Ryobi Holdings
- Native name: 両備ホールディングス株式会社 (Ryobi Holdings Kabushiki Kaisha)
- Company type: Transport, Tourism, Logistics, Real Estate Development
- Founded: July 31, 1910
- Headquarters: Okayama City, Japan
- Area served: Worldwide
- Services: Public transportation, tourism, logistics, retail
- Revenue: $1,254,190,000 (2012)
- Number of employees: 2390 (2011)
- Website: http://www.ryobi-holdings.jp/

= Ryobi Holdings =

Ryobi Holdings Co. Ltd. is a Japanese transport, logistics, travel, retailer, retirement home operator and real estate development company. Its headquarters are in Okayama City, Okayama Prefecture, Japan.

== History ==
The firm was founded in 1910 as Saidaiji Railway.
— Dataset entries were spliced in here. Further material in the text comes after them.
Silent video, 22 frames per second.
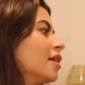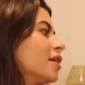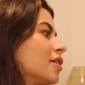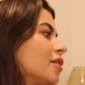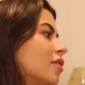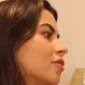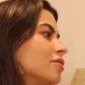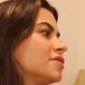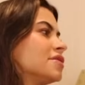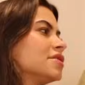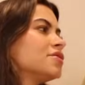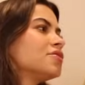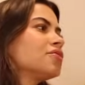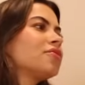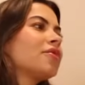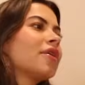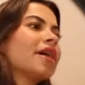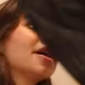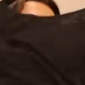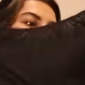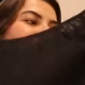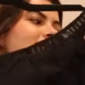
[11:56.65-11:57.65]
closest
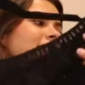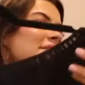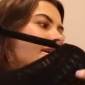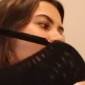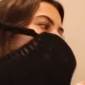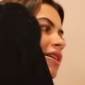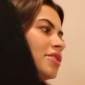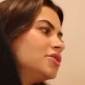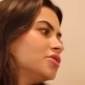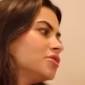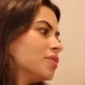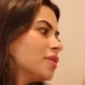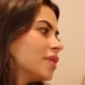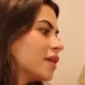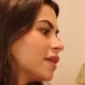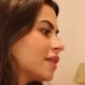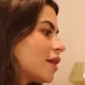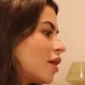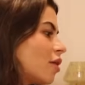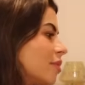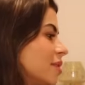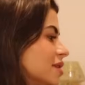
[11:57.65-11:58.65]
friends, like I do
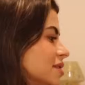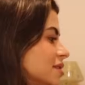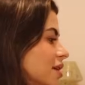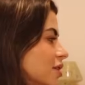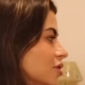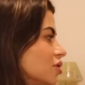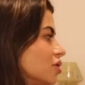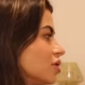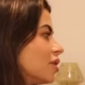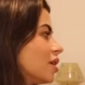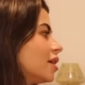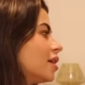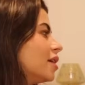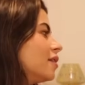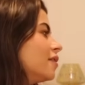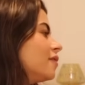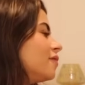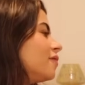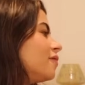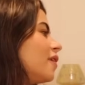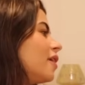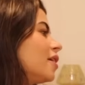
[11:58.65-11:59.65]
think that'd be such a
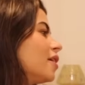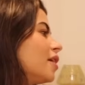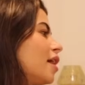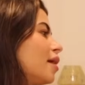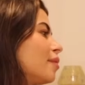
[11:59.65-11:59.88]
great fun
Ryobi entered the bus and taxi business following the discontinuation of its train line in 1962.

In 2005, Ryobi began operation of the Olympia Dream ferry that offers service between Shin Okayama Port and Shodoshima Island.
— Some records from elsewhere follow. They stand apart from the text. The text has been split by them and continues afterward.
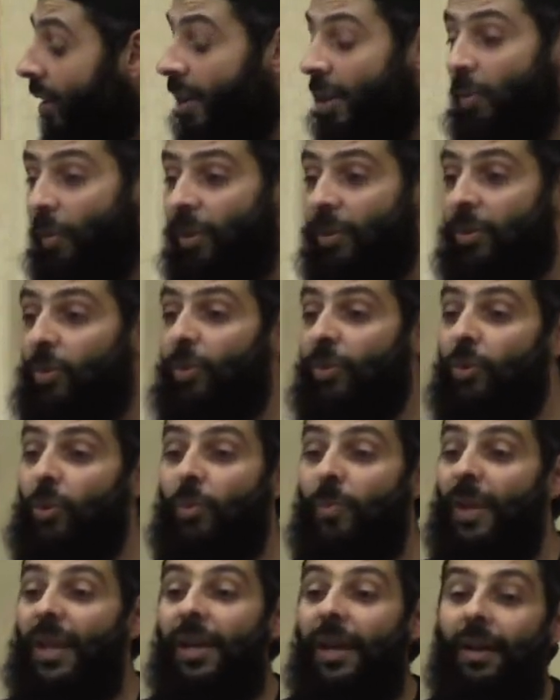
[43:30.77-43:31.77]
They want to,
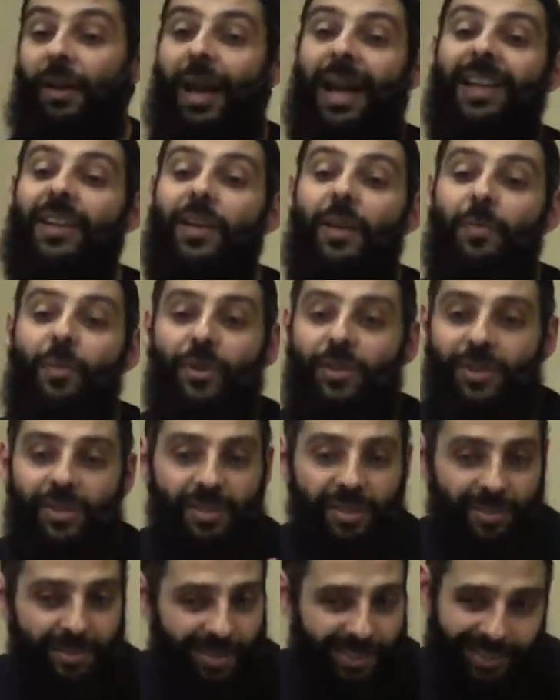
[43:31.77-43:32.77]
to play Angry
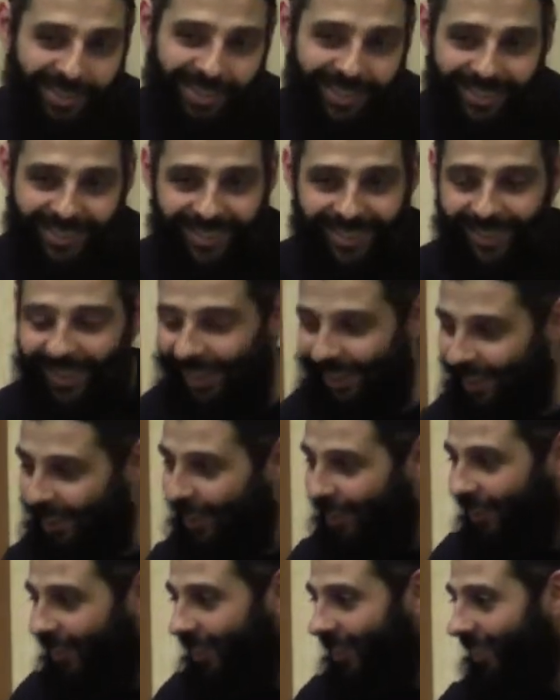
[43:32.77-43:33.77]
Birds. Okay,
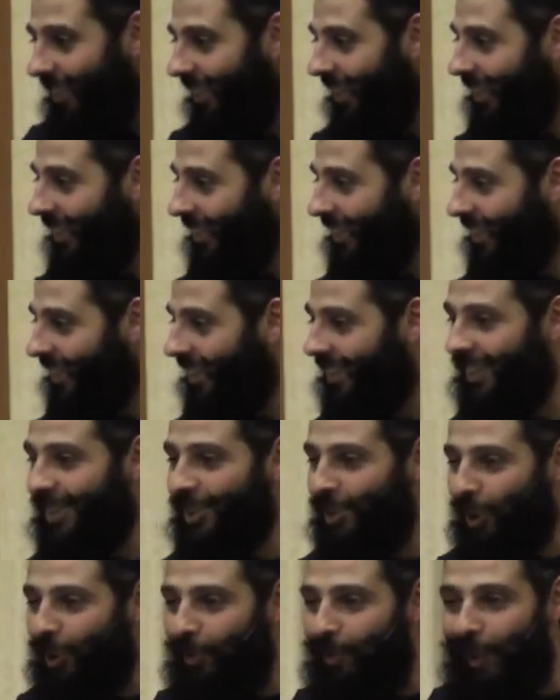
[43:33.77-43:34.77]
here, right? They
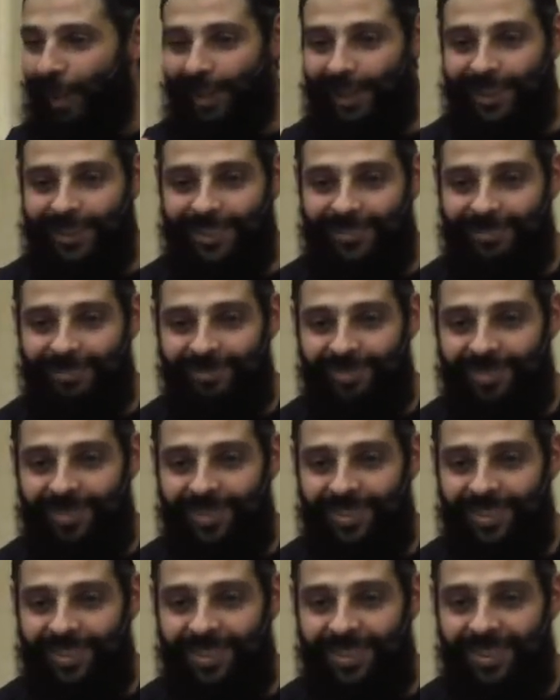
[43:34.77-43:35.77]
start playing.
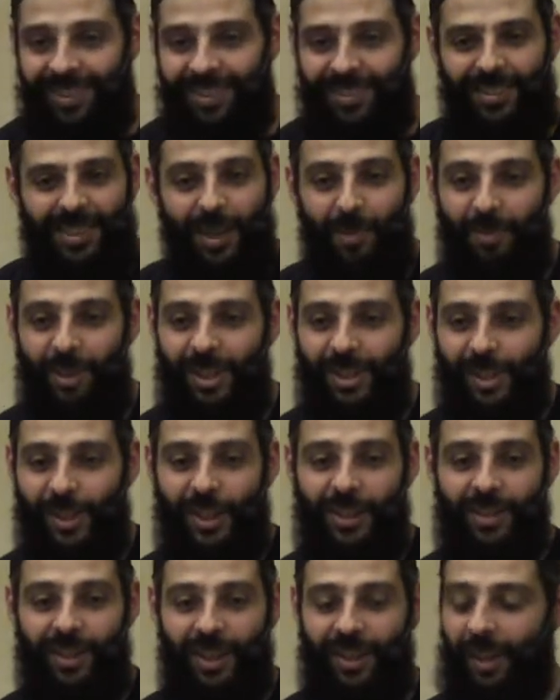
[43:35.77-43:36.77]
10 minutes
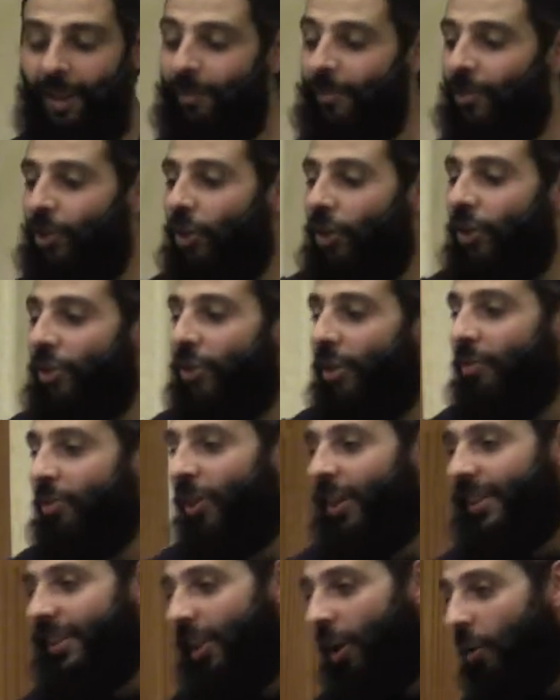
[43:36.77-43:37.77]
later I come, turn it
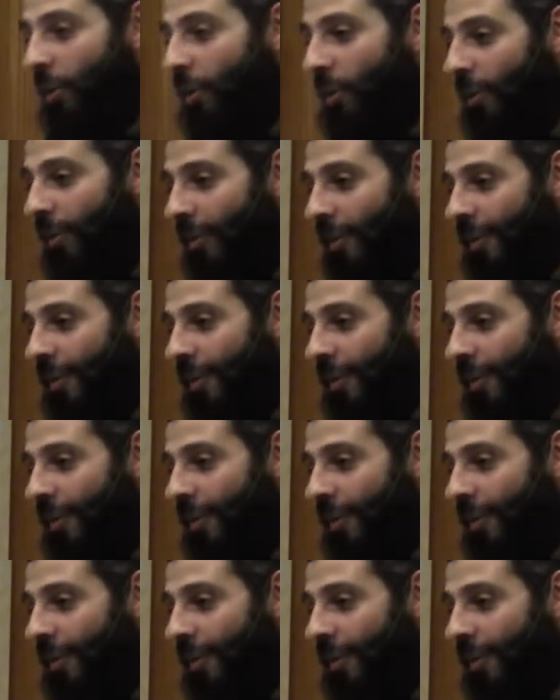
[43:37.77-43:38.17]
off right now.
In 2010 Ryobi launched a bus equipped with photovoltaic panels called Solarve to commemorate the company's 100 year anniversary.

In March 2017 the company launched the Gozabune Atakemaru replica samurai cruise ship that sails in Tokyo Bay.

== Lines of business ==

=== Transport ===
It operates a ferry service between Shin Okayama Port and Shodoshima in the Seto Inland Sea.

It is the operator of both Ryobi and Okaden bus companies. Ryobi provides long distance bus services, charted tours and long-term commuting arrangements with local schools.

It is the parent company of the Okayama Electric Tramway and the Wakayama Electric Tramway.

=== Logistics ===
Ryobi is involved in domestic and international shipping with its base in Okayama and offices throughout Japan.

=== Tourism ===
Ryobi Tours is the company's Okayama based travel subsidiary that provides service worldwide. Visit West Japan is a subgroup that focuses on the Chugoku region where the company is based.

Ryobi Holdings operates the 486 ton Gozabune Atakemaru replica samurai cruise ship that sails in Tokyo Bay. Its design was based on ships used during the Tokugawa Shogunate.